# Post Tuning Tools

For post tuning formats, we mainly consider 4 formats to support [ModelScope-Swift](https://github.com/modelscope/ms-swift/blob/main/docs/source_en/Customization/Custom-dataset.md) and [LLaMA-Factory](https://github.com/hiyouga/LLaMA-Factory/blob/main/data/README.md).

- Swift's Messages format (Very similar to the LLaMA-Factory's ShareGPT format, with different key names):

```python
{
  "messages": [
    {
      "role": "system",
      "content": "<system>"
    },
    {
      "role": "user",
      "content": "<query1>"
    },
    {
      "role": "assistant",
      "content": "<response1>"
    },
    {
      "role": "user",
      "content": "<query2>"
    },
    {
      "role": "assistant",
      "content": "<response2>"
    }
  ]
}
```

- Swift's ShareGPT format:

```python
{
  "system": "<system>",
  "conversation": [
    {
      "human": "<query1>",
      "assistant": "<response1>"
    },
    {
      "human": "<query2>",
      "assistant": "<response2>"
    }
  ]
}
```

- Alpaca format (used in the same definition in Swift and LLaMA-Factory):

```python
{
  "system": "<system>",
  "instruction": "<query-inst>",
  "input": "<query-input>",
  "output": "<response>"
}
```

- Swift's Query-Response format:

```python
{
  "system": "<system>",
  "query": "<query2>",
  "response": "<response2>",
  "history": [
    [
      "<query1>",
      "<response1>"
    ]
  ]
}
```

In Data-Juicer, we pre-set fields to align with the last two formats (Alpaca and Query-Response), which serves as our intermediate format for post-tuning dialog datasets. Correspondingly, we provide several tools to convert datasets in other formats to the following DJ format and vice versa.

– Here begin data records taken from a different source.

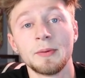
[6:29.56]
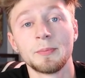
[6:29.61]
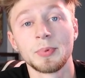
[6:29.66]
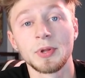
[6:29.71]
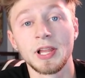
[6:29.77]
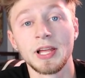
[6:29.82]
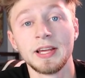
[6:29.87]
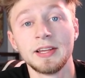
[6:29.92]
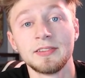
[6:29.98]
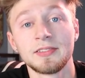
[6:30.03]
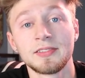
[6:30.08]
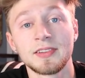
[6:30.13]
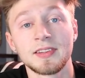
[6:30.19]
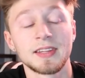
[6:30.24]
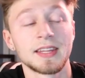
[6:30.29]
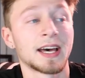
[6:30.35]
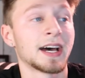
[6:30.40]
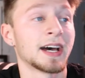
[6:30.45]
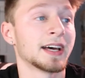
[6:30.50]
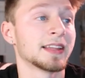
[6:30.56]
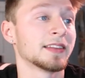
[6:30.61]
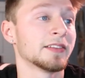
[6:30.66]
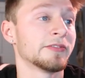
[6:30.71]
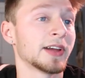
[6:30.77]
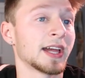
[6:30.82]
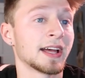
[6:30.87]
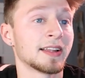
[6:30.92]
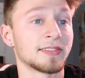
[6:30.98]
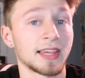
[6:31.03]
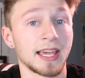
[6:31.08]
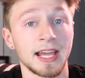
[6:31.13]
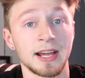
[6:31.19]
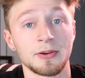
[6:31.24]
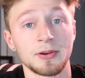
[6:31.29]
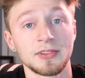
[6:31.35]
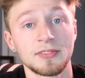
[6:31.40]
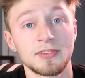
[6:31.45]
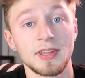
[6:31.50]
place that the Vans
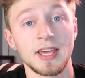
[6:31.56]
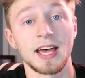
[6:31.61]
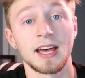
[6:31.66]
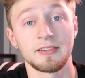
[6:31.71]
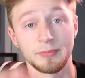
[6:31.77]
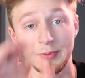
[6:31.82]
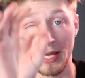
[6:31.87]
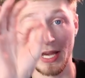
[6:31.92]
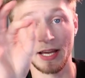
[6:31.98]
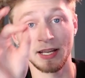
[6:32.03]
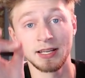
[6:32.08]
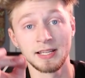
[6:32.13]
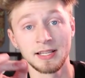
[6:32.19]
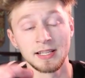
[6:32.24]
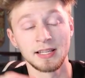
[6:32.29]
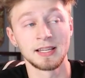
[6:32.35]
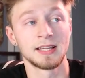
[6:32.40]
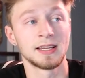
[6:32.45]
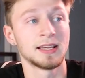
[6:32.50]
Airs have padding.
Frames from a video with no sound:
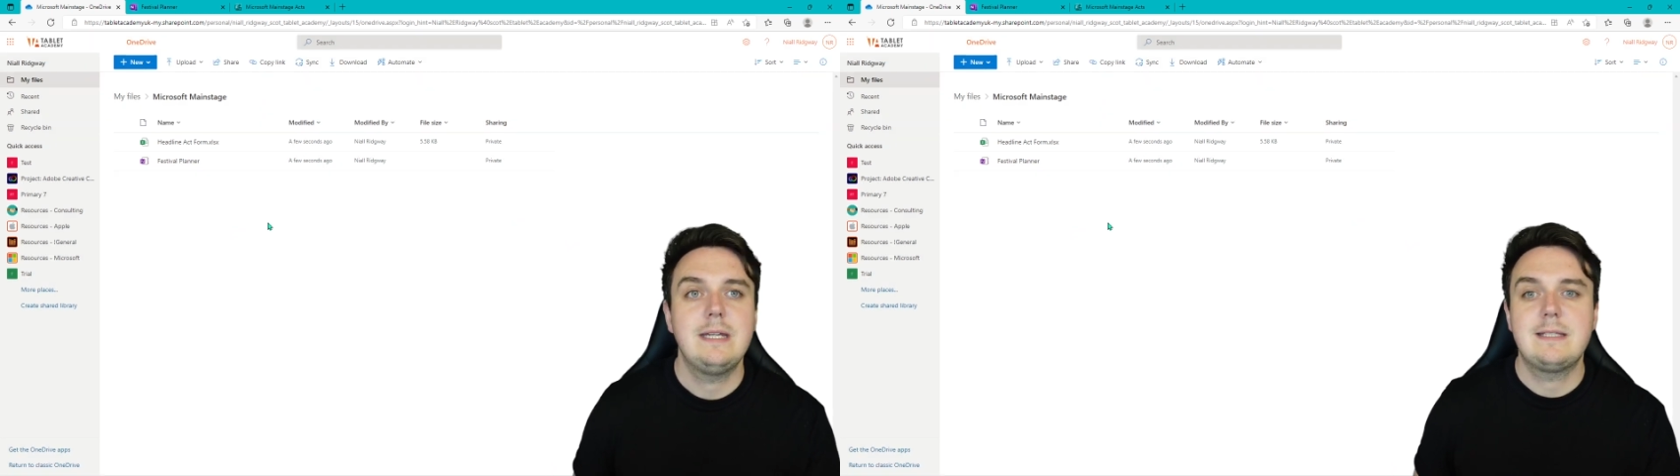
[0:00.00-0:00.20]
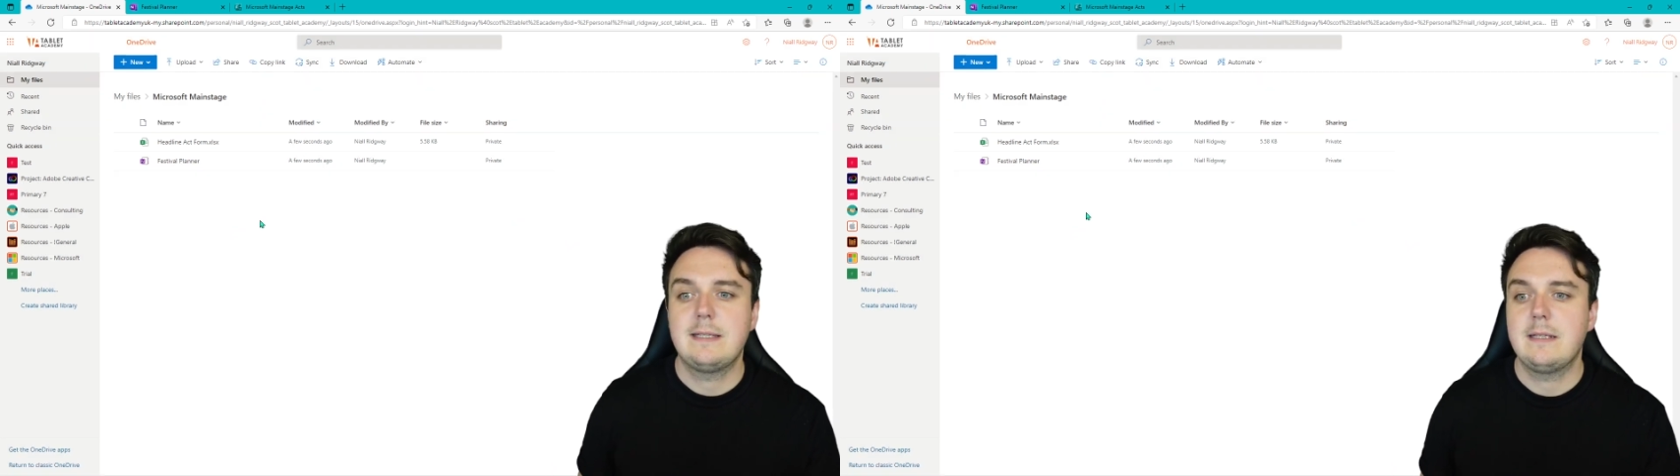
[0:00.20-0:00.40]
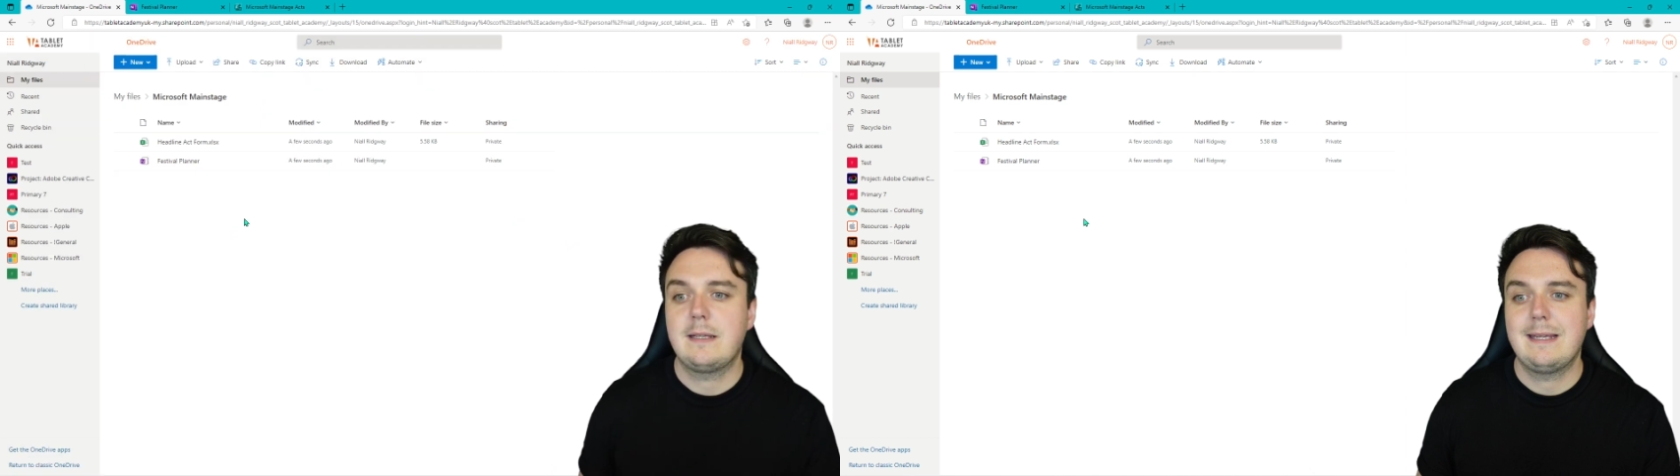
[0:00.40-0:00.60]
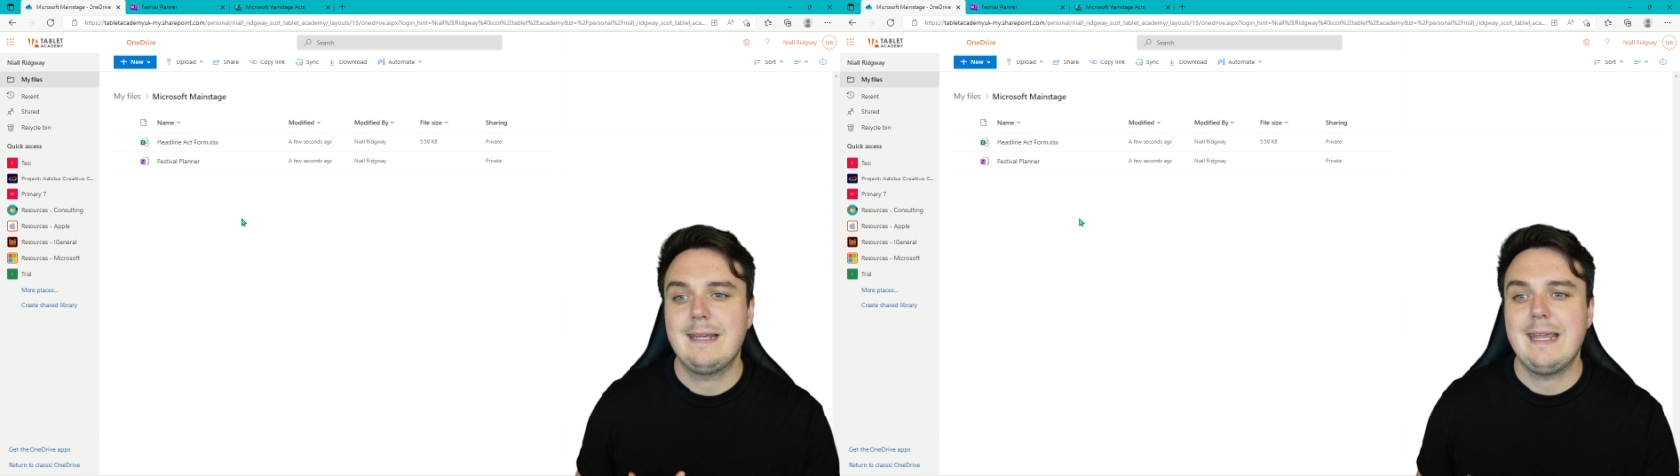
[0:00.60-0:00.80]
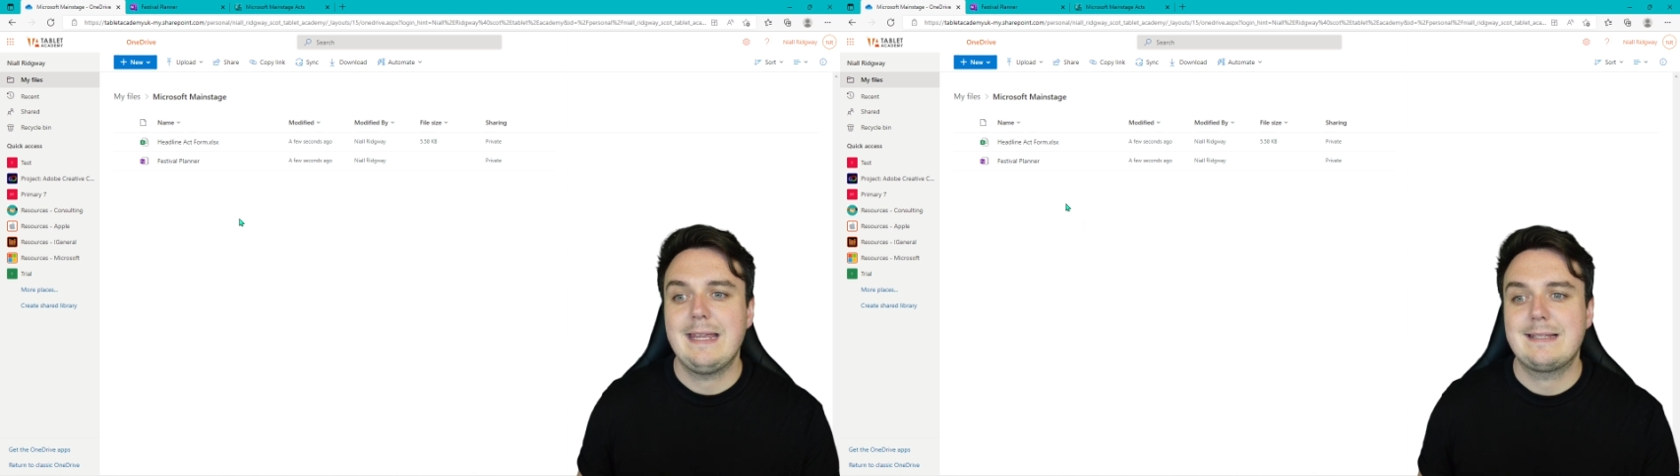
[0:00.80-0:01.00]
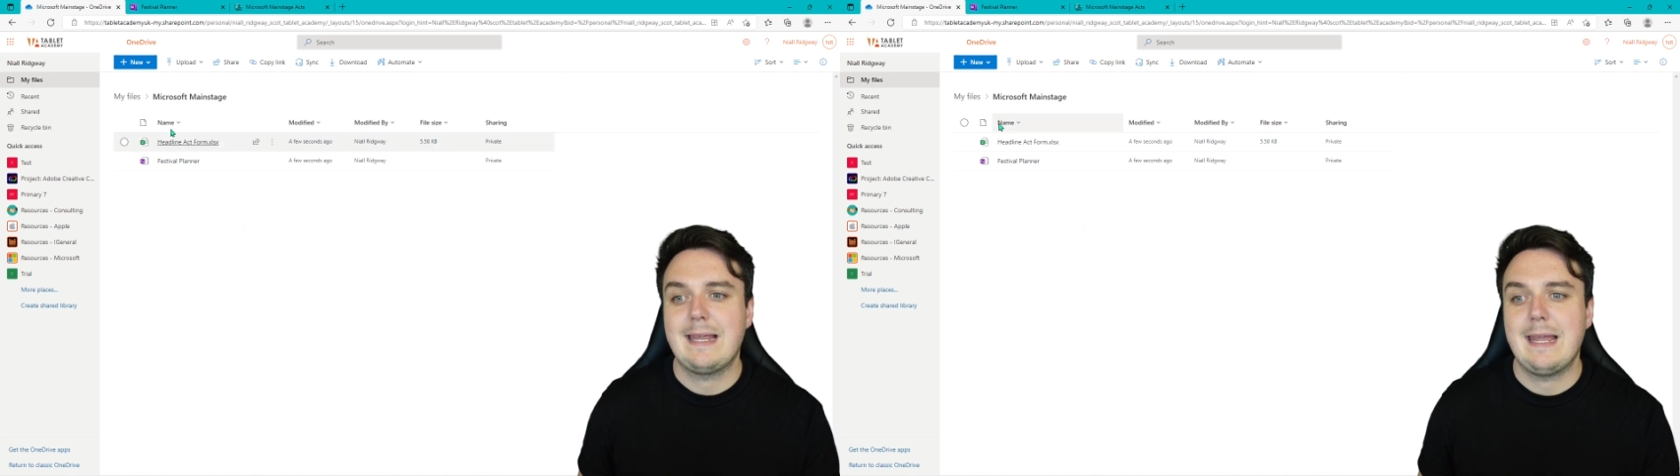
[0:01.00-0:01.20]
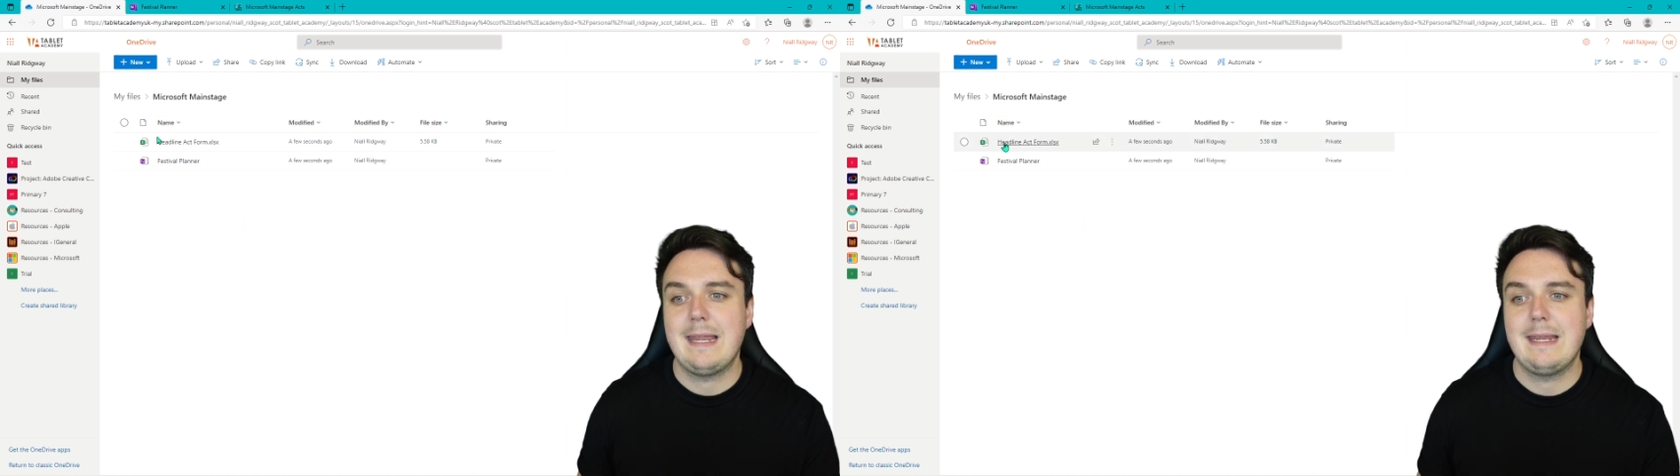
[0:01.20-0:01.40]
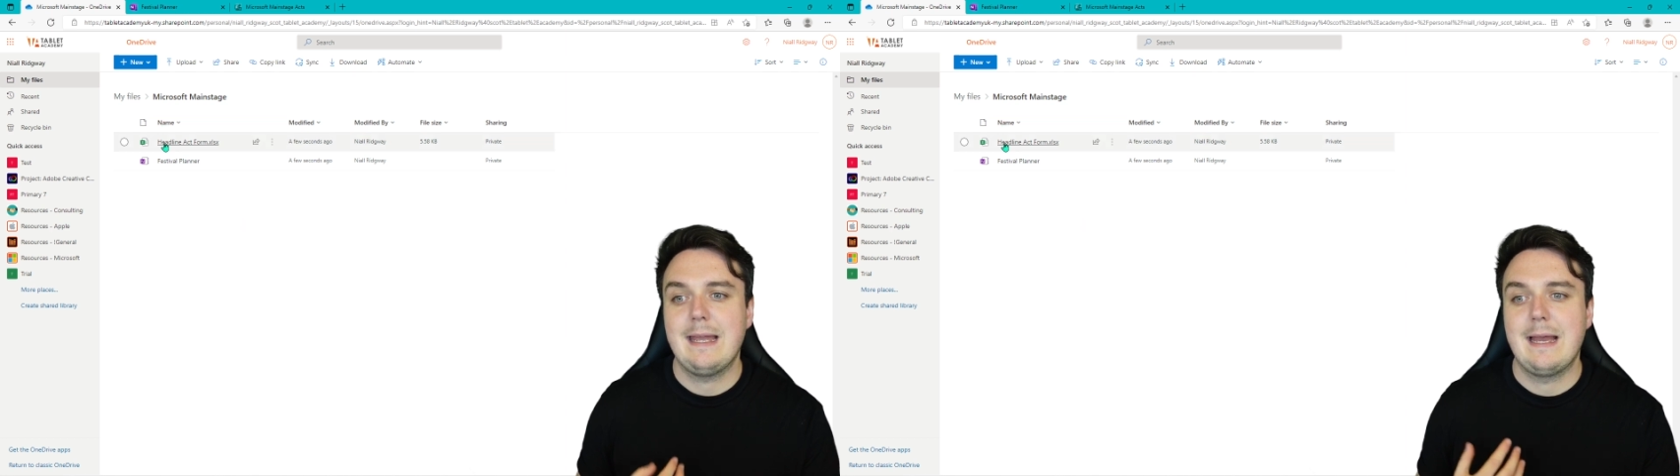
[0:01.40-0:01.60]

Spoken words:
to create a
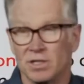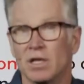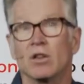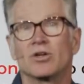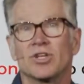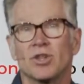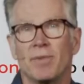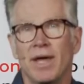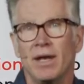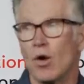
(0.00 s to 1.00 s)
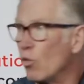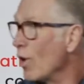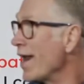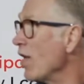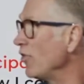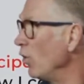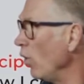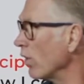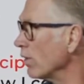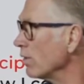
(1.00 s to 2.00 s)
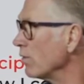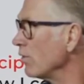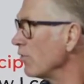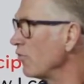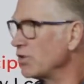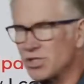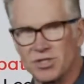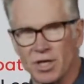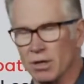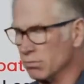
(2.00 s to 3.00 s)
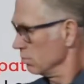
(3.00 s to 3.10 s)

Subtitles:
Looked at the man, ran out the door. Fritz is thinking,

- DJ default format for post-tuning OPs:

```python
{
  "system": "<system>",
  "instruction": "<query-inst>",
  "query": "<query2>",
  "response": "<response2>",
  "history": [
    [
      "<query1>",
      "<response1>"
    ]
  ]
}
```

## Usage

For all tools, you can run the following command to find out the usage of them:

```shell
# e.g. messages_to_dj.py
python tools/fmt_conversion/post_tuning_dialog/source_format_to_data_juicer_format/messages_to_dj.py --help
```

For the conversion from the source format to Data-Juicer format, you can use the tools in the `source_format_to_data_juicer_format` folder.
For the conversion from Data-Juicer format to the target format, you can use the tools in the `data_juicer_format_to_target_format` folder.